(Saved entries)
== Segment start ==

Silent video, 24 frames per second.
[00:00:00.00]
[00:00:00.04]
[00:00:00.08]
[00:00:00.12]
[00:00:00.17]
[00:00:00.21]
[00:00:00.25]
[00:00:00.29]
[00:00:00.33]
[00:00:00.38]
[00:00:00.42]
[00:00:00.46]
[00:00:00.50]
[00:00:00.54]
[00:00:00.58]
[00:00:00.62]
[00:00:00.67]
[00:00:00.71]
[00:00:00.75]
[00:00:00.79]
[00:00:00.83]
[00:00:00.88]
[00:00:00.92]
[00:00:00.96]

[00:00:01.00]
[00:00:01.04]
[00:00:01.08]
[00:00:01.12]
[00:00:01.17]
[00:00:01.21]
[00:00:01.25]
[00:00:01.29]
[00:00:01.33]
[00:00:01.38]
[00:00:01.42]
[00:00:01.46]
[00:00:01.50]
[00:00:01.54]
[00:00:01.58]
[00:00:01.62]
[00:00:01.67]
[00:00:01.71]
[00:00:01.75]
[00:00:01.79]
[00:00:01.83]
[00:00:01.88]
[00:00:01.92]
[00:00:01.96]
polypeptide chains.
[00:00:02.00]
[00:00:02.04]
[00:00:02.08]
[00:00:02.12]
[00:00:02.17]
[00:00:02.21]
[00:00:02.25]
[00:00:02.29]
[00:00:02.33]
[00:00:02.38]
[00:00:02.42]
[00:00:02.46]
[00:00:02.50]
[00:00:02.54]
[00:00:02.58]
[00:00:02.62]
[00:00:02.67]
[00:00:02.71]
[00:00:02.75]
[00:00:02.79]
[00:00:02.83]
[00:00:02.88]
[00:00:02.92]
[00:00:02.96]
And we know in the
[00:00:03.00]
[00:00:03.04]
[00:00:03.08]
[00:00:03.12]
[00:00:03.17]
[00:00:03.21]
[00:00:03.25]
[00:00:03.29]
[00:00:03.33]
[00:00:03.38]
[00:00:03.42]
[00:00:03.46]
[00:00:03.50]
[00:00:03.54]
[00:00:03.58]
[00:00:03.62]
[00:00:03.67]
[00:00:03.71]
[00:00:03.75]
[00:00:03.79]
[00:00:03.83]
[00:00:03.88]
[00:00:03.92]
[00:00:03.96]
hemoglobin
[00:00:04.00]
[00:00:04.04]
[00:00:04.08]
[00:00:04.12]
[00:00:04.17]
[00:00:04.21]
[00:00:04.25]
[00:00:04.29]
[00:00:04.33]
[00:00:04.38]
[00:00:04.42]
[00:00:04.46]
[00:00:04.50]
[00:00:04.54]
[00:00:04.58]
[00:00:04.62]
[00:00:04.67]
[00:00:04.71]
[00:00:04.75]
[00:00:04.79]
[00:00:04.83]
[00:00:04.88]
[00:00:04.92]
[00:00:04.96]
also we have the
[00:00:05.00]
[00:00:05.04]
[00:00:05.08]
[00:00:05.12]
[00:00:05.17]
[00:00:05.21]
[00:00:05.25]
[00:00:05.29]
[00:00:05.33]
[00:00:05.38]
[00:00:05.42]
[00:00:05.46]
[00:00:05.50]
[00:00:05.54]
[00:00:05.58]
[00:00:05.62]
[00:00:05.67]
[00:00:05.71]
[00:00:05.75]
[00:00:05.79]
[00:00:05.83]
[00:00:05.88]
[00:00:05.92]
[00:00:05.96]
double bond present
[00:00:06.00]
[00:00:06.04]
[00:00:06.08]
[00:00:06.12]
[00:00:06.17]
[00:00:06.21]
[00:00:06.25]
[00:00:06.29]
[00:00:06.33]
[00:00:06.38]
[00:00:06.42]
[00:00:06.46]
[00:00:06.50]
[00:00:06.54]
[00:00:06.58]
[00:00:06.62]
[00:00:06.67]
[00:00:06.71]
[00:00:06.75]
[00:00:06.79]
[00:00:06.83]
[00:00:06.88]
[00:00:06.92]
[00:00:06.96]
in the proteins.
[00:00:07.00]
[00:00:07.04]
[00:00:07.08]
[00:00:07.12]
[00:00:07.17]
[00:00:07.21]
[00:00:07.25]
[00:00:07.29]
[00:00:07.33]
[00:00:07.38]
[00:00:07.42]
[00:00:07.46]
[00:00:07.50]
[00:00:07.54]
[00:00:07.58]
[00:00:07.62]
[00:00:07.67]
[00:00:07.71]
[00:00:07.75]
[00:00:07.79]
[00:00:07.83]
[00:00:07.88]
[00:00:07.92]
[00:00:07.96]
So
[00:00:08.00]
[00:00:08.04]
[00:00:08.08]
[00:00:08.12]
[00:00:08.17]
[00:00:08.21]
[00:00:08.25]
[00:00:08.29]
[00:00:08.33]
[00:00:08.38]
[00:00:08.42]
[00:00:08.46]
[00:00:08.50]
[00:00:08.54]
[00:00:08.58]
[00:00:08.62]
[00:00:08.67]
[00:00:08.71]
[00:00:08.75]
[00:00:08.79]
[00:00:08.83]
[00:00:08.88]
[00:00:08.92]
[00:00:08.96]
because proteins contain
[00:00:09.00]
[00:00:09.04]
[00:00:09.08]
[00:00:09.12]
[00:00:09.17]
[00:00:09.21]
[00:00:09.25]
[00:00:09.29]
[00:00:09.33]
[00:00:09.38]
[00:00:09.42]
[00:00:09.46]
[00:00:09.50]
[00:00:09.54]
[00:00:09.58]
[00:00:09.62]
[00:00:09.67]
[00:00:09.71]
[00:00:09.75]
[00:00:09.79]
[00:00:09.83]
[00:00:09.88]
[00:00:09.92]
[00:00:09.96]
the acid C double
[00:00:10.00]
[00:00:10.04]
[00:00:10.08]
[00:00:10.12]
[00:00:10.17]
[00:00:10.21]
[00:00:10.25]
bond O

== Segment end ==

Produce an exact copy of every entry above.

Silent video, 24 frames per second.
[00:00:00.00]
[00:00:00.04]
[00:00:00.08]
[00:00:00.12]
[00:00:00.17]
[00:00:00.21]
[00:00:00.25]
[00:00:00.29]
[00:00:00.33]
[00:00:00.38]
[00:00:00.42]
[00:00:00.46]
[00:00:00.50]
[00:00:00.54]
[00:00:00.58]
[00:00:00.62]
[00:00:00.67]
[00:00:00.71]
[00:00:00.75]
[00:00:00.79]
[00:00:00.83]
[00:00:00.88]
[00:00:00.92]
[00:00:00.96]

[00:00:01.00]
[00:00:01.04]
[00:00:01.08]
[00:00:01.12]
[00:00:01.17]
[00:00:01.21]
[00:00:01.25]
[00:00:01.29]
[00:00:01.33]
[00:00:01.38]
[00:00:01.42]
[00:00:01.46]
[00:00:01.50]
[00:00:01.54]
[00:00:01.58]
[00:00:01.62]
[00:00:01.67]
[00:00:01.71]
[00:00:01.75]
[00:00:01.79]
[00:00:01.83]
[00:00:01.88]
[00:00:01.92]
[00:00:01.96]
polypeptide chains.
[00:00:02.00]
[00:00:02.04]
[00:00:02.08]
[00:00:02.12]
[00:00:02.17]
[00:00:02.21]
[00:00:02.25]
[00:00:02.29]
[00:00:02.33]
[00:00:02.38]
[00:00:02.42]
[00:00:02.46]
[00:00:02.50]
[00:00:02.54]
[00:00:02.58]
[00:00:02.62]
[00:00:02.67]
[00:00:02.71]
[00:00:02.75]
[00:00:02.79]
[00:00:02.83]
[00:00:02.88]
[00:00:02.92]
[00:00:02.96]
And we know in the
[00:00:03.00]
[00:00:03.04]
[00:00:03.08]
[00:00:03.12]
[00:00:03.17]
[00:00:03.21]
[00:00:03.25]
[00:00:03.29]
[00:00:03.33]
[00:00:03.38]
[00:00:03.42]
[00:00:03.46]
[00:00:03.50]
[00:00:03.54]
[00:00:03.58]
[00:00:03.62]
[00:00:03.67]
[00:00:03.71]
[00:00:03.75]
[00:00:03.79]
[00:00:03.83]
[00:00:03.88]
[00:00:03.92]
[00:00:03.96]
hemoglobin
[00:00:04.00]
[00:00:04.04]
[00:00:04.08]
[00:00:04.12]
[00:00:04.17]
[00:00:04.21]
[00:00:04.25]
[00:00:04.29]
[00:00:04.33]
[00:00:04.38]
[00:00:04.42]
[00:00:04.46]
[00:00:04.50]
[00:00:04.54]
[00:00:04.58]
[00:00:04.62]
[00:00:04.67]
[00:00:04.71]
[00:00:04.75]
[00:00:04.79]
[00:00:04.83]
[00:00:04.88]
[00:00:04.92]
[00:00:04.96]
also we have the
[00:00:05.00]
[00:00:05.04]
[00:00:05.08]
[00:00:05.12]
[00:00:05.17]
[00:00:05.21]
[00:00:05.25]
[00:00:05.29]
[00:00:05.33]
[00:00:05.38]
[00:00:05.42]
[00:00:05.46]
[00:00:05.50]
[00:00:05.54]
[00:00:05.58]
[00:00:05.62]
[00:00:05.67]
[00:00:05.71]
[00:00:05.75]
[00:00:05.79]
[00:00:05.83]
[00:00:05.88]
[00:00:05.92]
[00:00:05.96]
double bond present
[00:00:06.00]
[00:00:06.04]
[00:00:06.08]
[00:00:06.12]
[00:00:06.17]
[00:00:06.21]
[00:00:06.25]
[00:00:06.29]
[00:00:06.33]
[00:00:06.38]
[00:00:06.42]
[00:00:06.46]
[00:00:06.50]
[00:00:06.54]
[00:00:06.58]
[00:00:06.62]
[00:00:06.67]
[00:00:06.71]
[00:00:06.75]
[00:00:06.79]
[00:00:06.83]
[00:00:06.88]
[00:00:06.92]
[00:00:06.96]
in the proteins.
[00:00:07.00]
[00:00:07.04]
[00:00:07.08]
[00:00:07.12]
[00:00:07.17]
[00:00:07.21]
[00:00:07.25]
[00:00:07.29]
[00:00:07.33]
[00:00:07.38]
[00:00:07.42]
[00:00:07.46]
[00:00:07.50]
[00:00:07.54]
[00:00:07.58]
[00:00:07.62]
[00:00:07.67]
[00:00:07.71]
[00:00:07.75]
[00:00:07.79]
[00:00:07.83]
[00:00:07.88]
[00:00:07.92]
[00:00:07.96]
So
[00:00:08.00]
[00:00:08.04]
[00:00:08.08]
[00:00:08.12]
[00:00:08.17]
[00:00:08.21]
[00:00:08.25]
[00:00:08.29]
[00:00:08.33]
[00:00:08.38]
[00:00:08.42]
[00:00:08.46]
[00:00:08.50]
[00:00:08.54]
[00:00:08.58]
[00:00:08.62]
[00:00:08.67]
[00:00:08.71]
[00:00:08.75]
[00:00:08.79]
[00:00:08.83]
[00:00:08.88]
[00:00:08.92]
[00:00:08.96]
because proteins contain
[00:00:09.00]
[00:00:09.04]
[00:00:09.08]
[00:00:09.12]
[00:00:09.17]
[00:00:09.21]
[00:00:09.25]
[00:00:09.29]
[00:00:09.33]
[00:00:09.38]
[00:00:09.42]
[00:00:09.46]
[00:00:09.50]
[00:00:09.54]
[00:00:09.58]
[00:00:09.62]
[00:00:09.67]
[00:00:09.71]
[00:00:09.75]
[00:00:09.79]
[00:00:09.83]
[00:00:09.88]
[00:00:09.92]
[00:00:09.96]
the acid C double
[00:00:10.00]
[00:00:10.04]
[00:00:10.08]
[00:00:10.12]
[00:00:10.17]
[00:00:10.21]
[00:00:10.25]
bond O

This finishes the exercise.